#### Provided information ####
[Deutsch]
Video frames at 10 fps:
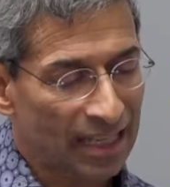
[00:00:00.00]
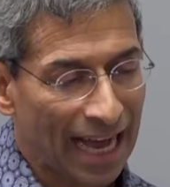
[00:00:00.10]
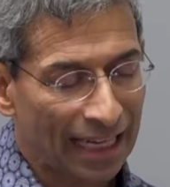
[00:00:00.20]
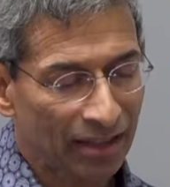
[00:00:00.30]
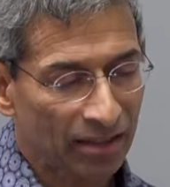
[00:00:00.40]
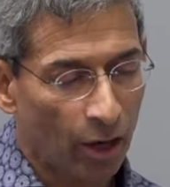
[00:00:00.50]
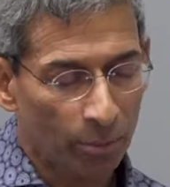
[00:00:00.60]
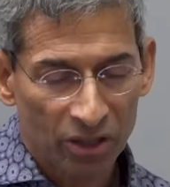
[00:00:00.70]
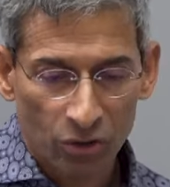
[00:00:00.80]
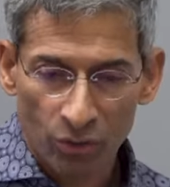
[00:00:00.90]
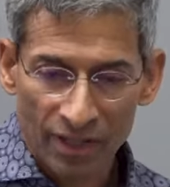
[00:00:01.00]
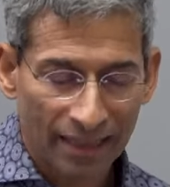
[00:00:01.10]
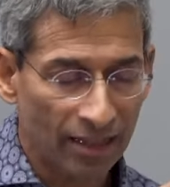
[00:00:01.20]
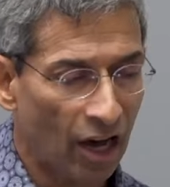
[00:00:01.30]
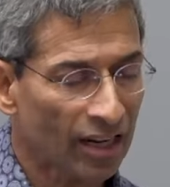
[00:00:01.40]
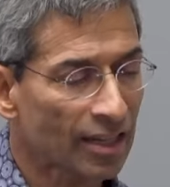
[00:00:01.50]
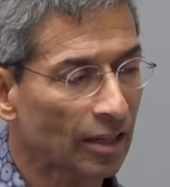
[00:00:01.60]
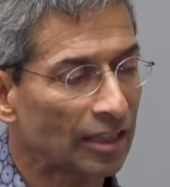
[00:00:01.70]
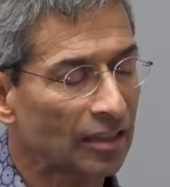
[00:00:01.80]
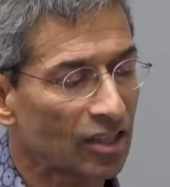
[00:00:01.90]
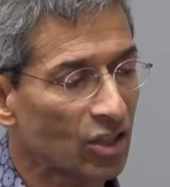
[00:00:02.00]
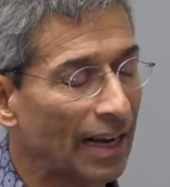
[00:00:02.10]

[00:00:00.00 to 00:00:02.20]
Zeit, habe ich schon seit Jahren, sage ich das,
####
# Task details
All of the entries, apart from the pictures, must be returned exactly.

# Output below
[Deutsch]
Video frames at 10 fps:
[00:00:00.00]
[00:00:00.10]
[00:00:00.20]
[00:00:00.30]
[00:00:00.40]
[00:00:00.50]
[00:00:00.60]
[00:00:00.70]
[00:00:00.80]
[00:00:00.90]
[00:00:01.00]
[00:00:01.10]
[00:00:01.20]
[00:00:01.30]
[00:00:01.40]
[00:00:01.50]
[00:00:01.60]
[00:00:01.70]
[00:00:01.80]
[00:00:01.90]
[00:00:02.00]
[00:00:02.10]

[00:00:00.00 to 00:00:02.20]
Zeit, habe ich schon seit Jahren, sage ich das,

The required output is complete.